(Saved data entries)
= = = = = = =
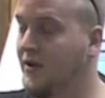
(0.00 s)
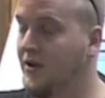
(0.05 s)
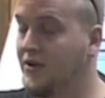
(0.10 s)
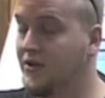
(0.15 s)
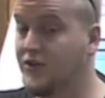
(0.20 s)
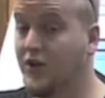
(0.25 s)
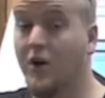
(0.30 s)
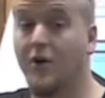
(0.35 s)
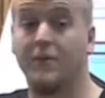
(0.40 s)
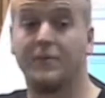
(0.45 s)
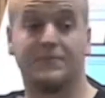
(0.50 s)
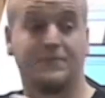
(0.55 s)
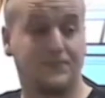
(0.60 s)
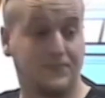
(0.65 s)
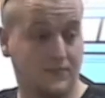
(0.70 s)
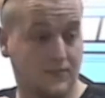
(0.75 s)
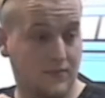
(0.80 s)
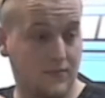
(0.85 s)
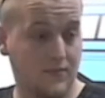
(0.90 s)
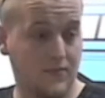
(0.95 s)
So,
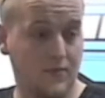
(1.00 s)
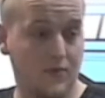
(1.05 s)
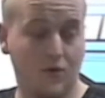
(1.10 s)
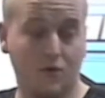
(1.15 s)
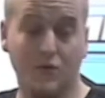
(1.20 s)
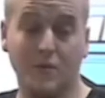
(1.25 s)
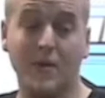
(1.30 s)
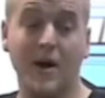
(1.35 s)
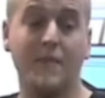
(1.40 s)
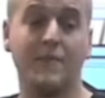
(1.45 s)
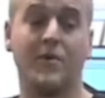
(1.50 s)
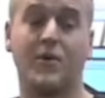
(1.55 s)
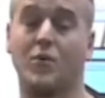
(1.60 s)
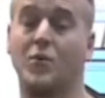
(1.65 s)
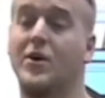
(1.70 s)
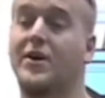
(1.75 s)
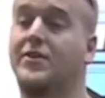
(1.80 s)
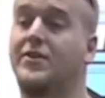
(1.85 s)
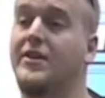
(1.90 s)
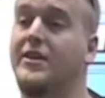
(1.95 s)
remember,
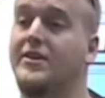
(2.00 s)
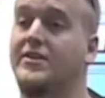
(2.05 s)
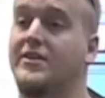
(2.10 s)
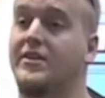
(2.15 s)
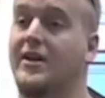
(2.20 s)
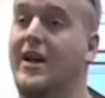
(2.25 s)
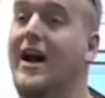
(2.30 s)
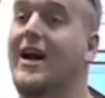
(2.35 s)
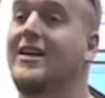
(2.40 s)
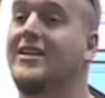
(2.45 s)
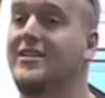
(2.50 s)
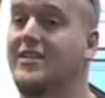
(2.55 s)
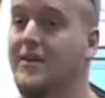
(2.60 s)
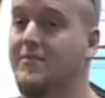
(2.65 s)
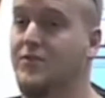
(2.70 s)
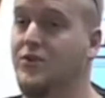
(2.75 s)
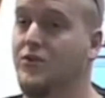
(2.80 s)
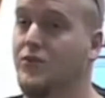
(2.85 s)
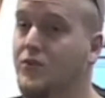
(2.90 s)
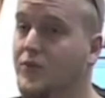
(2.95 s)
with this
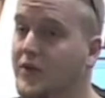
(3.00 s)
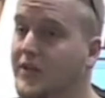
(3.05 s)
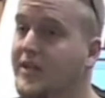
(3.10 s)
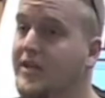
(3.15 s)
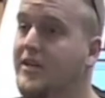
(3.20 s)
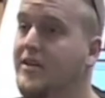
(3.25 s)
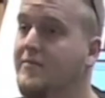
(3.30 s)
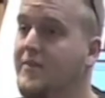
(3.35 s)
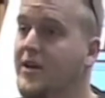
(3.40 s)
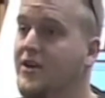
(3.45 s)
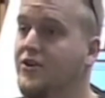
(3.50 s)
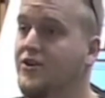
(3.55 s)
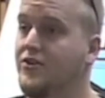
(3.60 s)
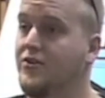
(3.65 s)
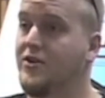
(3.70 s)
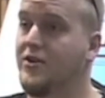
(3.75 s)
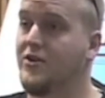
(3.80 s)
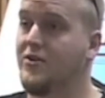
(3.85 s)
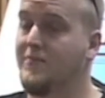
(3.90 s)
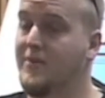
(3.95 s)
concept, you really need to make sure
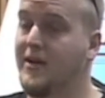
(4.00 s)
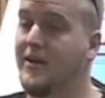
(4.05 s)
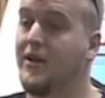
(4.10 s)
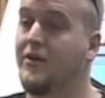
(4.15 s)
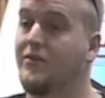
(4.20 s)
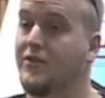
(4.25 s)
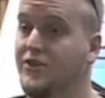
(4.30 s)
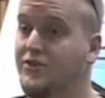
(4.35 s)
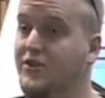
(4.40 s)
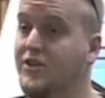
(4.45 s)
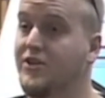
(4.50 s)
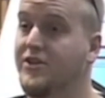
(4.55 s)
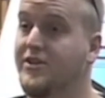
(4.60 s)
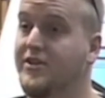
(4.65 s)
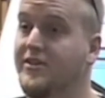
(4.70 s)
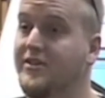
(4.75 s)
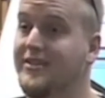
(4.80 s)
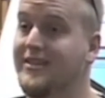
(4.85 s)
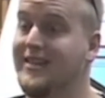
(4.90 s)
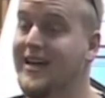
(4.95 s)
that you're picking
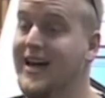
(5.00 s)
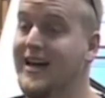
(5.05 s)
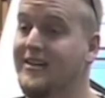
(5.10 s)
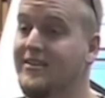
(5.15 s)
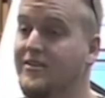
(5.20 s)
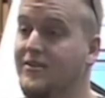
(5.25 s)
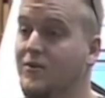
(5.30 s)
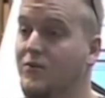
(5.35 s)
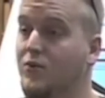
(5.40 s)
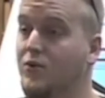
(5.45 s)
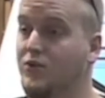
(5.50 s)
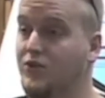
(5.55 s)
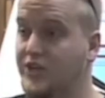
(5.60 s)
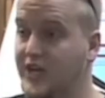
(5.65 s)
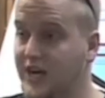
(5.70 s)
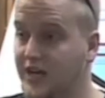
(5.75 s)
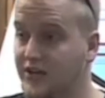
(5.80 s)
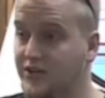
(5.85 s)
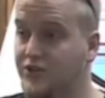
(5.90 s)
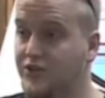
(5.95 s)
restrictions that will
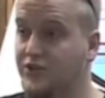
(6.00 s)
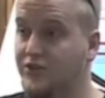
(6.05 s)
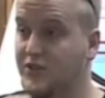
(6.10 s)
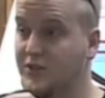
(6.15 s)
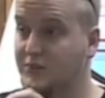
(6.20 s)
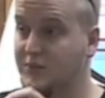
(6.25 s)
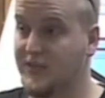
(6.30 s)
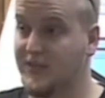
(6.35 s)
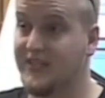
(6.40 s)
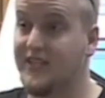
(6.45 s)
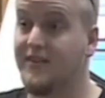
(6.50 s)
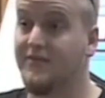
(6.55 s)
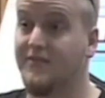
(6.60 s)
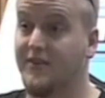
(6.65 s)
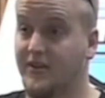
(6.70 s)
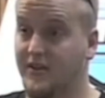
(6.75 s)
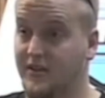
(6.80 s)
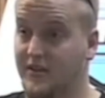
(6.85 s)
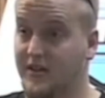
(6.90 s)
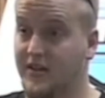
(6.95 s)
challenge you
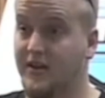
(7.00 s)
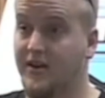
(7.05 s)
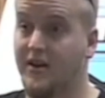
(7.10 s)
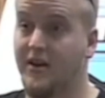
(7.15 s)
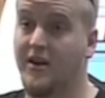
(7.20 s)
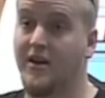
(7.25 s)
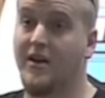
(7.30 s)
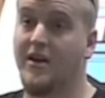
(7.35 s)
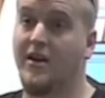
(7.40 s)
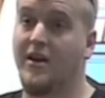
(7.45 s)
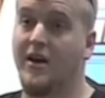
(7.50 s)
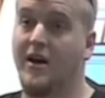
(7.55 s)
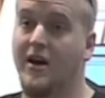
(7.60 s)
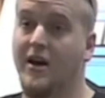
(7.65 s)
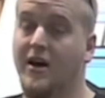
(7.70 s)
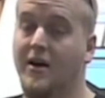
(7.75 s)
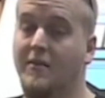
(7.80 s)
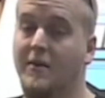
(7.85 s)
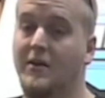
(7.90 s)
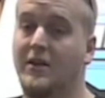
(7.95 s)
specifically.
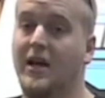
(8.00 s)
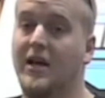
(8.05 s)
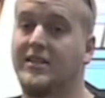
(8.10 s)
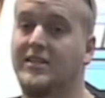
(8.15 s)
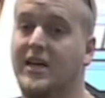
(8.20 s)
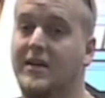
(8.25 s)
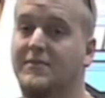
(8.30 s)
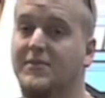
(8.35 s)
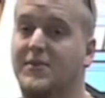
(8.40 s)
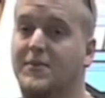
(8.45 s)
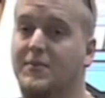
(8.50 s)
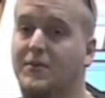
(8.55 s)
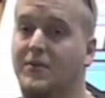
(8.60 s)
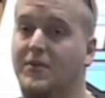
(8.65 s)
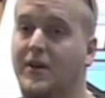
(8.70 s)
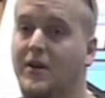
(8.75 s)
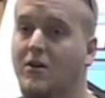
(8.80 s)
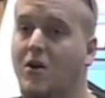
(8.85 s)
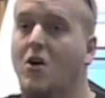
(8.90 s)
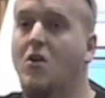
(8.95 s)
A lot of times people
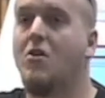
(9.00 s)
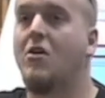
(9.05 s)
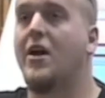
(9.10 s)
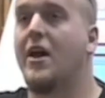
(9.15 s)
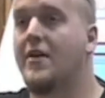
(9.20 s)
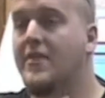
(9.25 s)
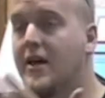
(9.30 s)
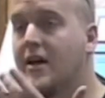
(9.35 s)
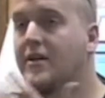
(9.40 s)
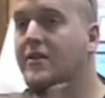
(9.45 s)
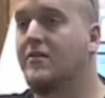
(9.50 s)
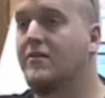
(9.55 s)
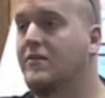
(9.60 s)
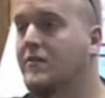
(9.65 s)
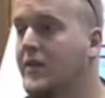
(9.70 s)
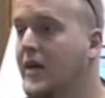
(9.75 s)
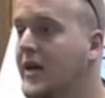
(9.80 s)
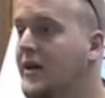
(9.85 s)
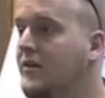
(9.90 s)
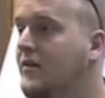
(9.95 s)
think, oh, okay, that
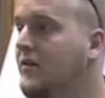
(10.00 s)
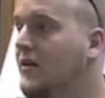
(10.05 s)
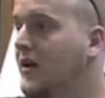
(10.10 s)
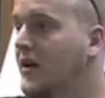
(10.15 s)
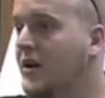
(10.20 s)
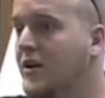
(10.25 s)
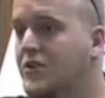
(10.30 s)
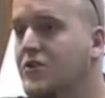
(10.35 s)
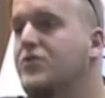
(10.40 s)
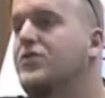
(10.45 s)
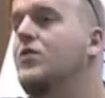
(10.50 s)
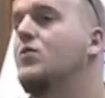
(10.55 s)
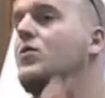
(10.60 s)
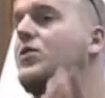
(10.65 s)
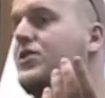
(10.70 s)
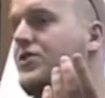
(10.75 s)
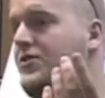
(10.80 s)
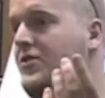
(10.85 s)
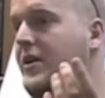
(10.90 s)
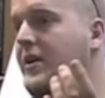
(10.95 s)
using
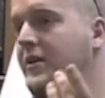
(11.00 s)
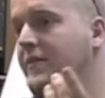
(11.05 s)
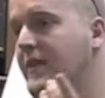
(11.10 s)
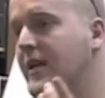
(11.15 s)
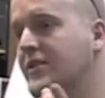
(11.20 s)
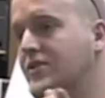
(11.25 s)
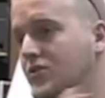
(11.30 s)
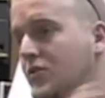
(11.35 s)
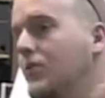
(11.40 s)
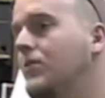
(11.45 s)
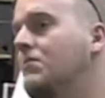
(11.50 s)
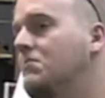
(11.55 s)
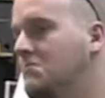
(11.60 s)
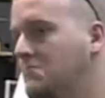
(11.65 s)
one string, that's cool.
= = = = = = =
# TASK ITEM:
Set down every record once more, word for word, without pictures.

# OUTPUT:
(0.00 s)
(0.05 s)
(0.10 s)
(0.15 s)
(0.20 s)
(0.25 s)
(0.30 s)
(0.35 s)
(0.40 s)
(0.45 s)
(0.50 s)
(0.55 s)
(0.60 s)
(0.65 s)
(0.70 s)
(0.75 s)
(0.80 s)
(0.85 s)
(0.90 s)
(0.95 s)
So,
(1.00 s)
(1.05 s)
(1.10 s)
(1.15 s)
(1.20 s)
(1.25 s)
(1.30 s)
(1.35 s)
(1.40 s)
(1.45 s)
(1.50 s)
(1.55 s)
(1.60 s)
(1.65 s)
(1.70 s)
(1.75 s)
(1.80 s)
(1.85 s)
(1.90 s)
(1.95 s)
remember,
(2.00 s)
(2.05 s)
(2.10 s)
(2.15 s)
(2.20 s)
(2.25 s)
(2.30 s)
(2.35 s)
(2.40 s)
(2.45 s)
(2.50 s)
(2.55 s)
(2.60 s)
(2.65 s)
(2.70 s)
(2.75 s)
(2.80 s)
(2.85 s)
(2.90 s)
(2.95 s)
with this
(3.00 s)
(3.05 s)
(3.10 s)
(3.15 s)
(3.20 s)
(3.25 s)
(3.30 s)
(3.35 s)
(3.40 s)
(3.45 s)
(3.50 s)
(3.55 s)
(3.60 s)
(3.65 s)
(3.70 s)
(3.75 s)
(3.80 s)
(3.85 s)
(3.90 s)
(3.95 s)
concept, you really need to make sure
(4.00 s)
(4.05 s)
(4.10 s)
(4.15 s)
(4.20 s)
(4.25 s)
(4.30 s)
(4.35 s)
(4.40 s)
(4.45 s)
(4.50 s)
(4.55 s)
(4.60 s)
(4.65 s)
(4.70 s)
(4.75 s)
(4.80 s)
(4.85 s)
(4.90 s)
(4.95 s)
that you're picking
(5.00 s)
(5.05 s)
(5.10 s)
(5.15 s)
(5.20 s)
(5.25 s)
(5.30 s)
(5.35 s)
(5.40 s)
(5.45 s)
(5.50 s)
(5.55 s)
(5.60 s)
(5.65 s)
(5.70 s)
(5.75 s)
(5.80 s)
(5.85 s)
(5.90 s)
(5.95 s)
restrictions that will
(6.00 s)
(6.05 s)
(6.10 s)
(6.15 s)
(6.20 s)
(6.25 s)
(6.30 s)
(6.35 s)
(6.40 s)
(6.45 s)
(6.50 s)
(6.55 s)
(6.60 s)
(6.65 s)
(6.70 s)
(6.75 s)
(6.80 s)
(6.85 s)
(6.90 s)
(6.95 s)
challenge you
(7.00 s)
(7.05 s)
(7.10 s)
(7.15 s)
(7.20 s)
(7.25 s)
(7.30 s)
(7.35 s)
(7.40 s)
(7.45 s)
(7.50 s)
(7.55 s)
(7.60 s)
(7.65 s)
(7.70 s)
(7.75 s)
(7.80 s)
(7.85 s)
(7.90 s)
(7.95 s)
specifically.
(8.00 s)
(8.05 s)
(8.10 s)
(8.15 s)
(8.20 s)
(8.25 s)
(8.30 s)
(8.35 s)
(8.40 s)
(8.45 s)
(8.50 s)
(8.55 s)
(8.60 s)
(8.65 s)
(8.70 s)
(8.75 s)
(8.80 s)
(8.85 s)
(8.90 s)
(8.95 s)
A lot of times people
(9.00 s)
(9.05 s)
(9.10 s)
(9.15 s)
(9.20 s)
(9.25 s)
(9.30 s)
(9.35 s)
(9.40 s)
(9.45 s)
(9.50 s)
(9.55 s)
(9.60 s)
(9.65 s)
(9.70 s)
(9.75 s)
(9.80 s)
(9.85 s)
(9.90 s)
(9.95 s)
think, oh, okay, that
(10.00 s)
(10.05 s)
(10.10 s)
(10.15 s)
(10.20 s)
(10.25 s)
(10.30 s)
(10.35 s)
(10.40 s)
(10.45 s)
(10.50 s)
(10.55 s)
(10.60 s)
(10.65 s)
(10.70 s)
(10.75 s)
(10.80 s)
(10.85 s)
(10.90 s)
(10.95 s)
using
(11.00 s)
(11.05 s)
(11.10 s)
(11.15 s)
(11.20 s)
(11.25 s)
(11.30 s)
(11.35 s)
(11.40 s)
(11.45 s)
(11.50 s)
(11.55 s)
(11.60 s)
(11.65 s)
one string, that's cool.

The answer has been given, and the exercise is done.